→ GIVEN RECORDS
<<<<

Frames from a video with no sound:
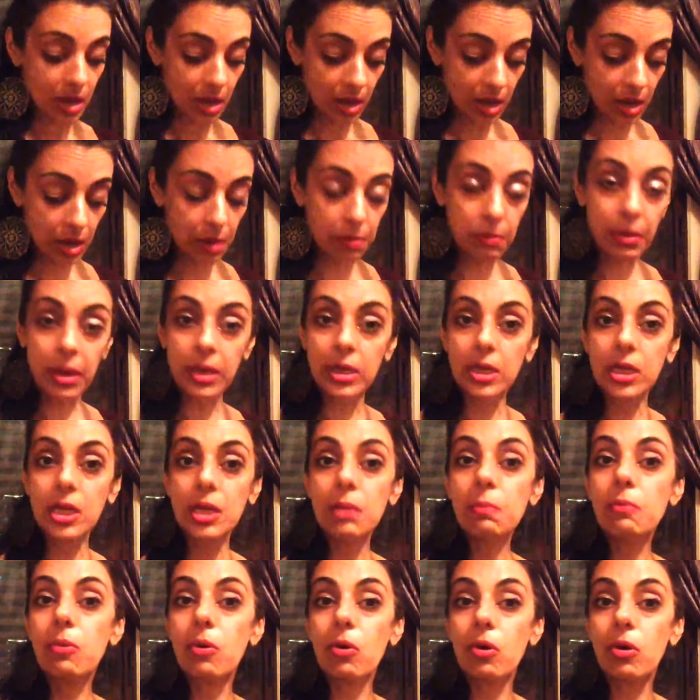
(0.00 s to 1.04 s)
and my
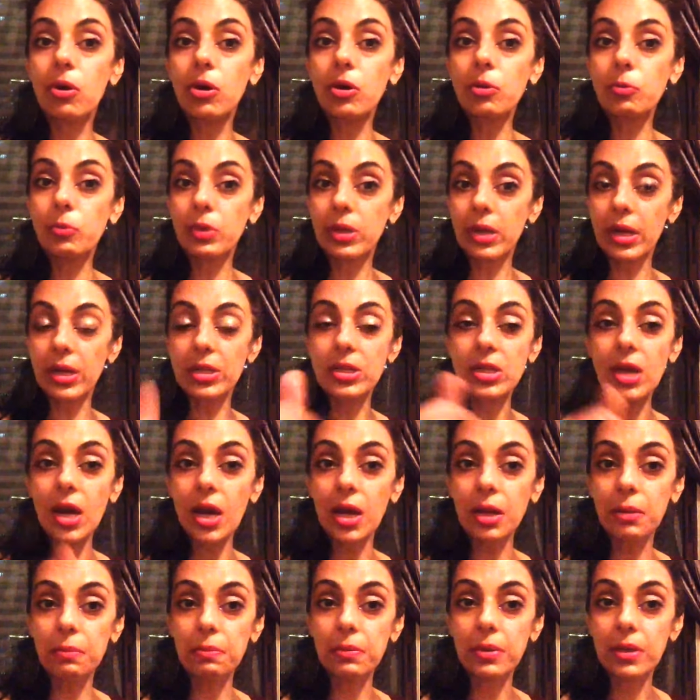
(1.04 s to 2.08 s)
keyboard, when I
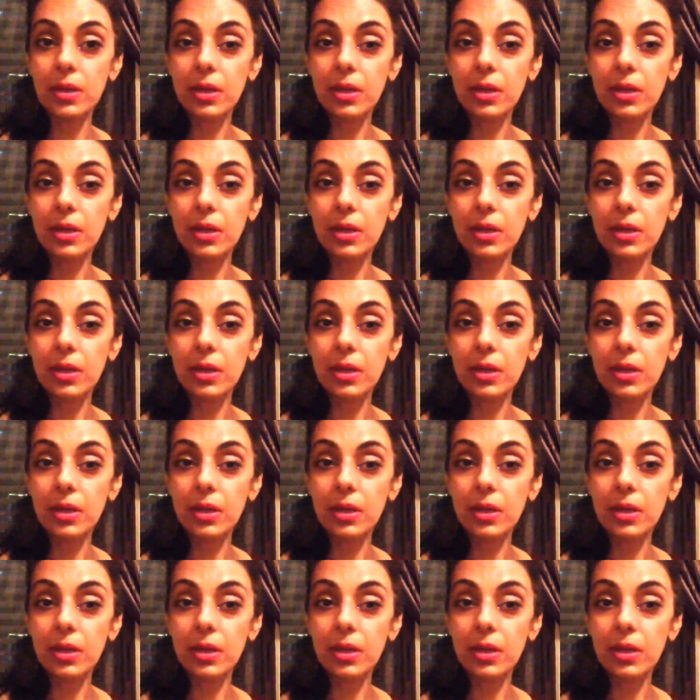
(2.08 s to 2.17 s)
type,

>>>>

→ ABOUT THIS EXERCISE
Only the pictures should be left out; write out everything else in the records exactly.

→ THE ANSWER
Frames from a video with no sound:
(0.00 s to 1.04 s)
and my
(1.04 s to 2.08 s)
keyboard, when I
(2.08 s to 2.17 s)
type,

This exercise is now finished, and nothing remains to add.